Die chaotischen Zustände von Montagabend hatten sich am Dienstag gebessert. Caritas und zahlreiche private Helfern haben einen aufgelassenen Gepäckabladeraum auf dem Bahnsteig 1 zu einem Erstversorgungszentrum umgewandelt, indem hunderte privat gespendete Güter wie Mineralwasser, Obst, Kekse und Hygieneartikel gesammelt und an die ankommenden Flüchtlinger weiter gegeben wurden. "Neben Essen und Trinken ist vor allem Babynahrung sehr gefragt", sagte Helferin Cathy Schneider gegenüber APA.

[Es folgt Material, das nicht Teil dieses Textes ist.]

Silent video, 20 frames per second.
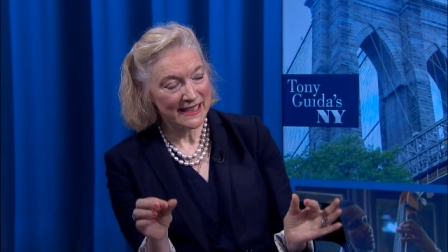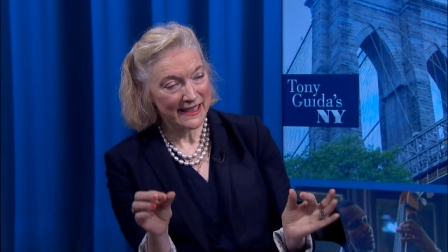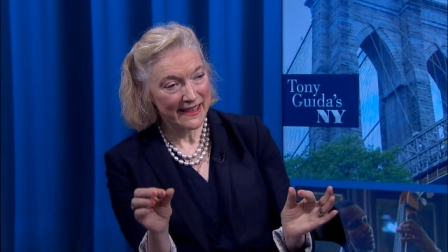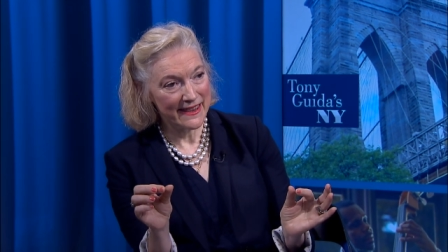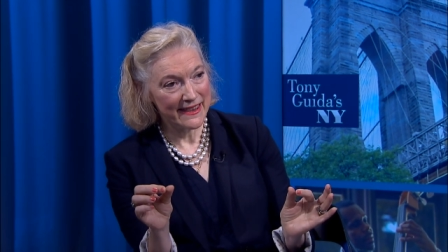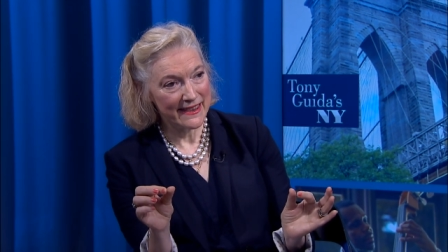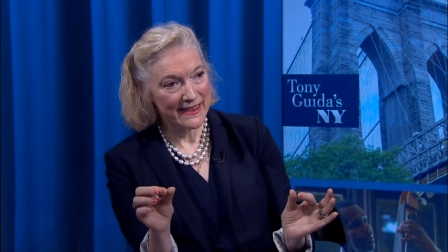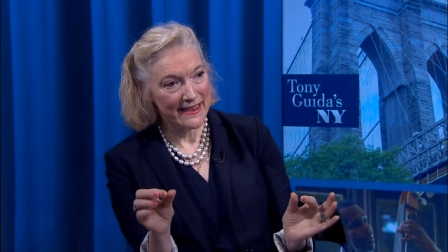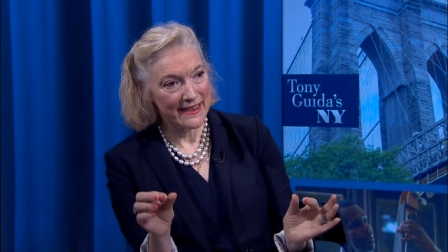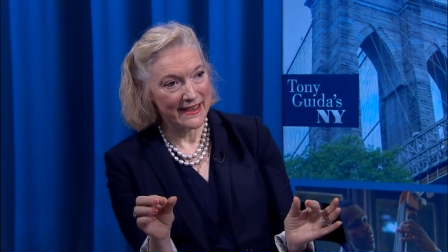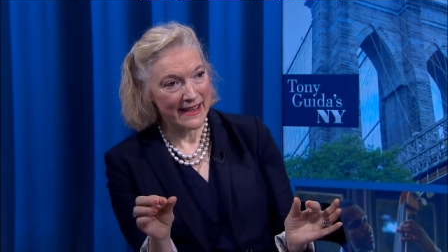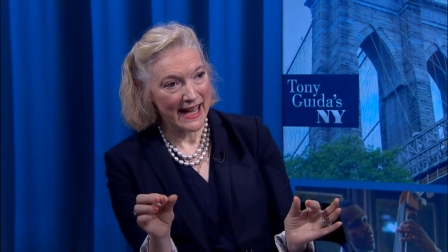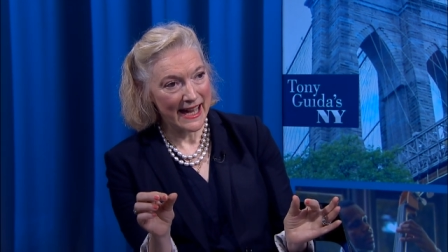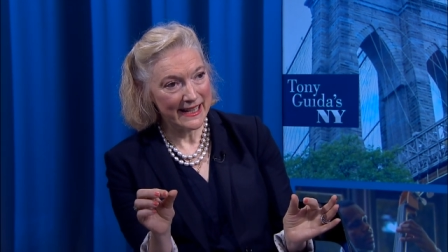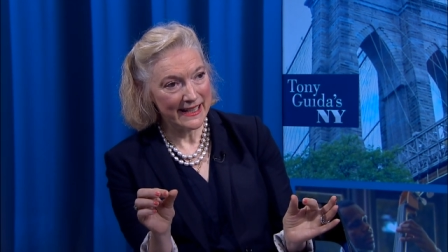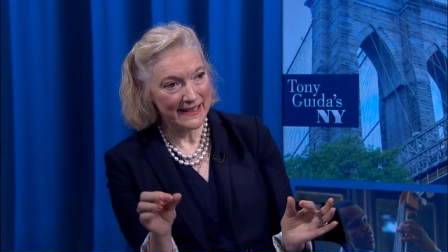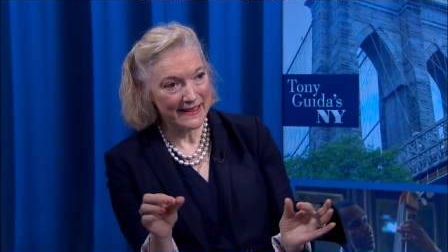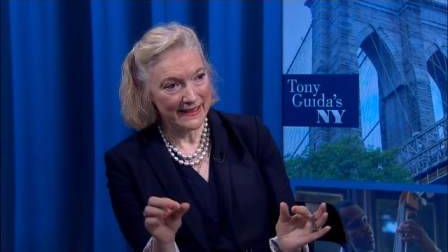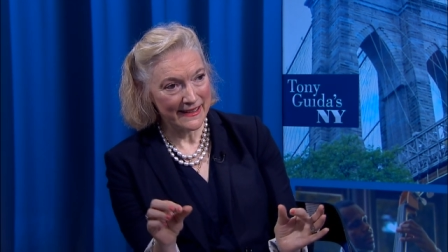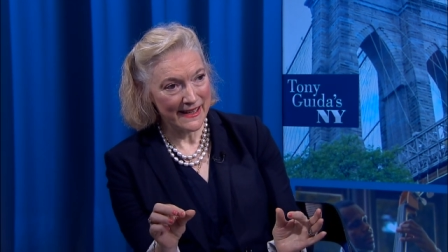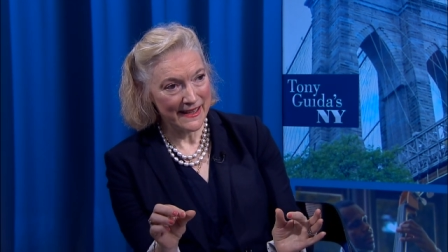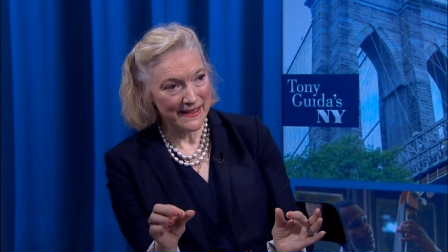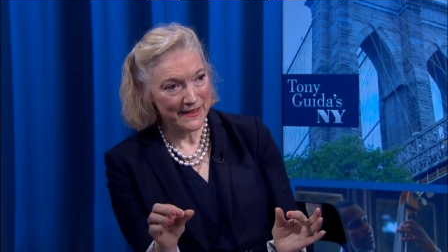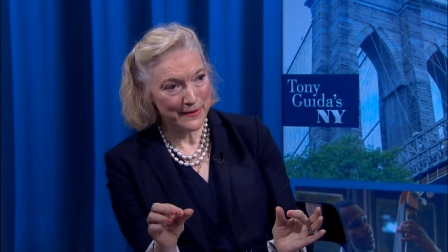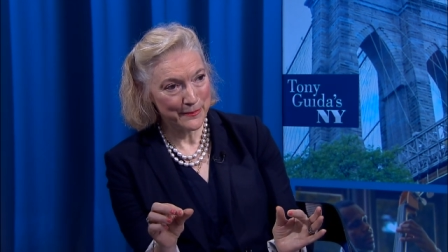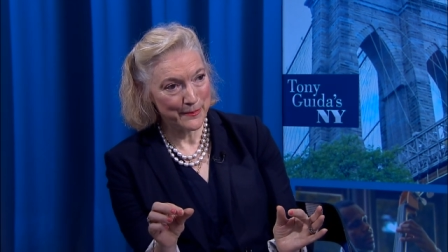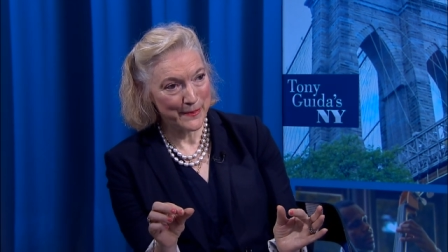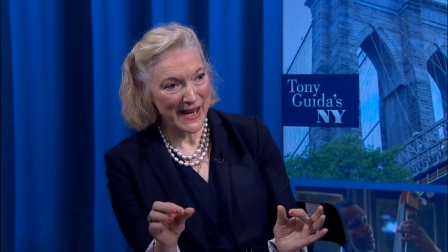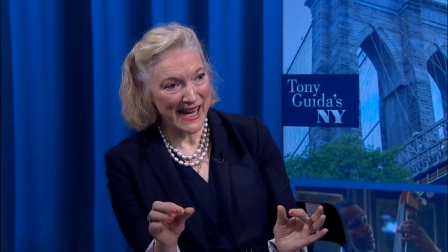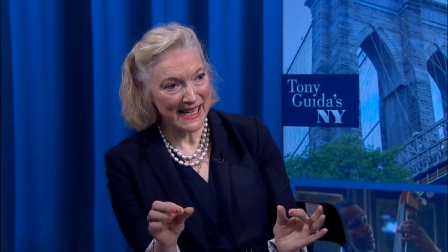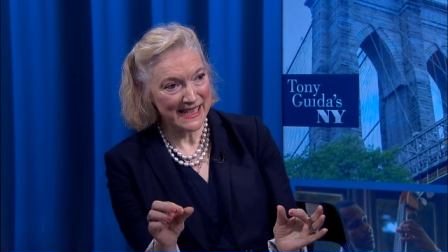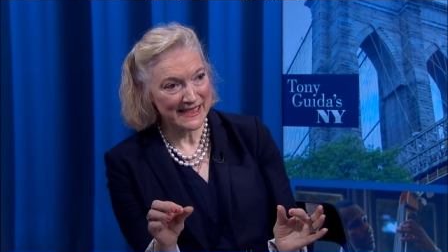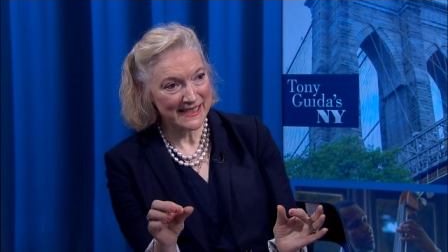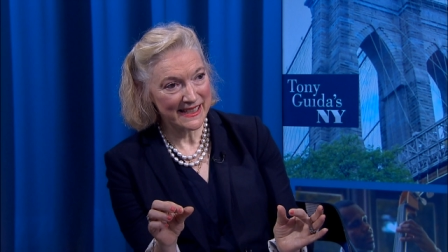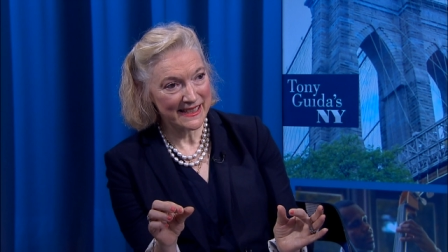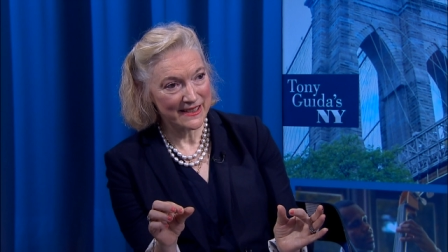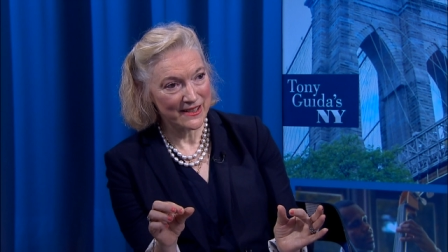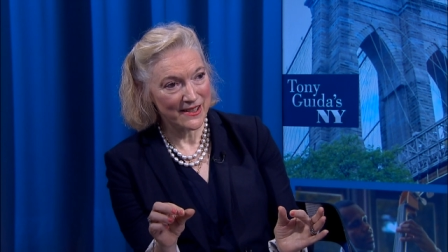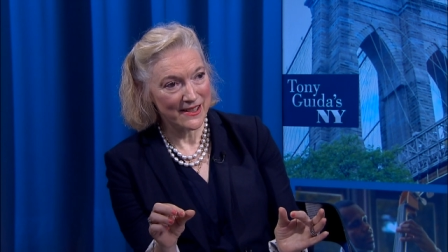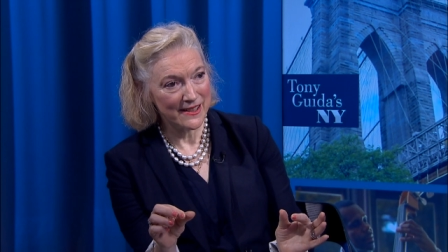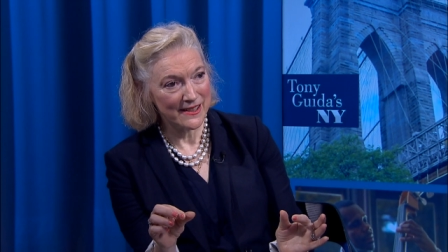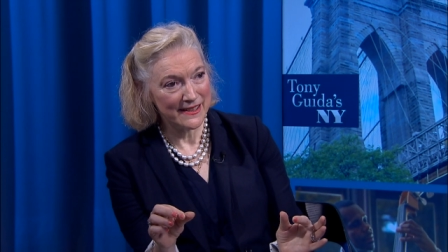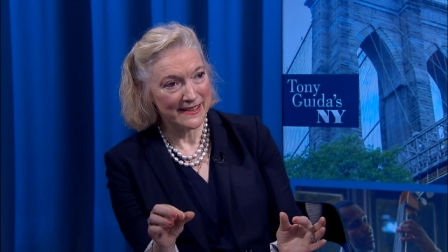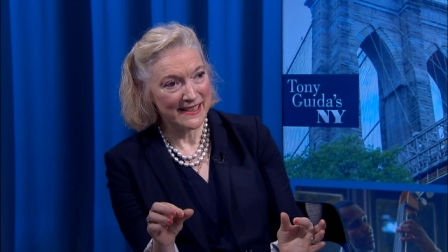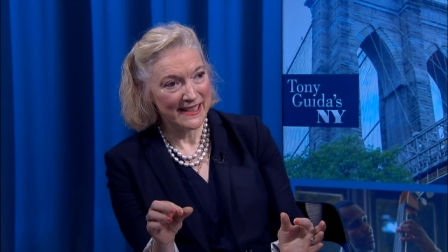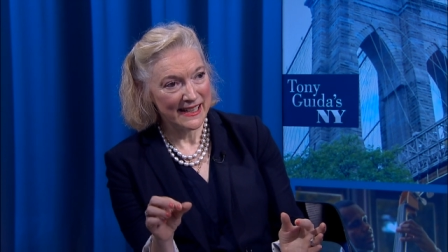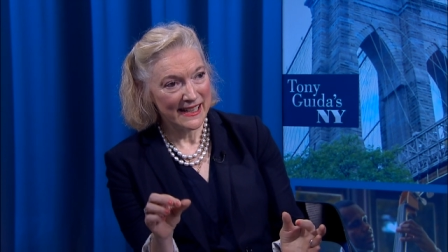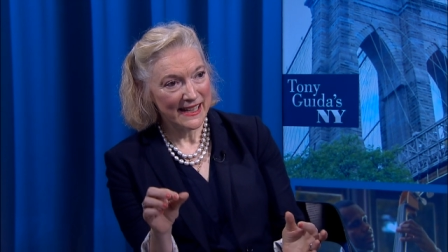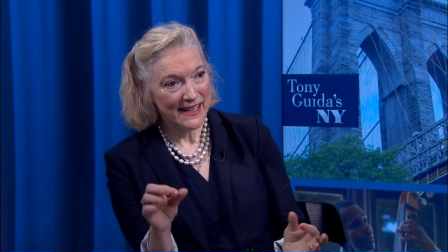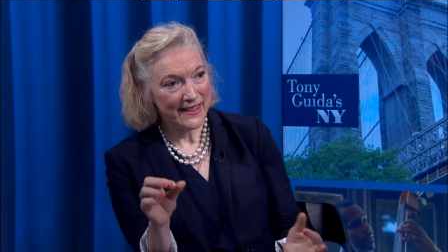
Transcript: that it is painted on,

"Es ist eine sehr schöne Atmosphäre", beschrieb Alexander Bodmann, Caritas-Generalsekretär der Erzdiözese Wien, die Situation am Westbahnhof. "Die Zivilgesellschaft leistet enormes", meinte er. "Das ist ein wirklich schönes Zeichen, dass wir es schaffen können, die Politik genauso wie die Zivilgesellschaft", sagte Bodmann. Jene Personen, die glauben würden, dass Österreich mit den Flüchtlingen nicht zurecht käme, "waren nicht hier am Westbahnhof".
Zustrom von Flüchtlingen geordneter
Der Zustrom von Flüchtlingen war - nicht zuletzt, weil Ungarn die Kartenkontingente für die Züge nach Österreich beschränkt hat - weit geordneter als am Montag. Erneut war Österreich in den meisten Fällen nur Zwischenstation auf dem Weg nach Deutschland. Die Eintreffenden wurden von eigens abgestellten Mitarbeitern der ÖBB empfangen und mehrsprachig entweder zu weiteren Zügen oder zu dem Versorgungszentrum gelotst. Unter den Mitarbeiters war auch der gebürtige Marokkaner Khalid, der seit mehr als 20 Jahren bei den ÖBB im Kundendienst arbeitet. Er war seit 6.30 Uhr am Westbahnhof und dolmetschte für die Flüchtlinge. "Ich muss mit ihnen Hocharabisch sprechen, sonst verstehen sie mich nicht", sagte er. Auf Deutsch, Arabisch, Französisch und Englisch informierte er die Flüchtlinge über die Abfahrtszeiten der Züge nach Deutschland.
"Die absolute Auslastungsspitze wird es heute nicht mehr geben", erklärte ÖBB-Sprecher Michael Braun. Er rechnete damit, dass sich die Zahl der Migranten in den Zügen "auf hohem Niveau einpendeln" werde. Am Nachmittag wurden noch mehrere Garnituren aus Ungarn in Wien erwartet.
Kleinkind mit hohem Fieber behandelt
Den eintreffenden Flüchtlingen waren die Strapazen der vergangenen Wochen und Monate deutlich anzusehen. "Ich bin seit zehn Monaten aus Pakistan unterwegs", erzählte ein Ankommender. Einige mussten wegen Kreislaufschwächen von der Rettung versorgt werden. Auch ein Kleinkind mit hohem Fieber wurde am Westbahnhof behandelt.
Kaum Polizisten im Einsatz
Auffällig war einmal mehr die Abwesenheit der Polizei. "In erster Linie geht es darum, die Schlepper zu bekämpfen", begründete Polizeisprecher Roman Hahslinger die geringe Anzahl an Beamten. Zudem werde auch darauf geachtet, dass es in Zügen zu keinerlei Gefährdung komme. Gerade eine Handvoll Polizisten waren am Westbahnhof abgestellt, um etwaige Asylanträge entgegenzunehmen. Bis Mittag suchte jedoch niemand um Asyl an, sagte Hahslinger.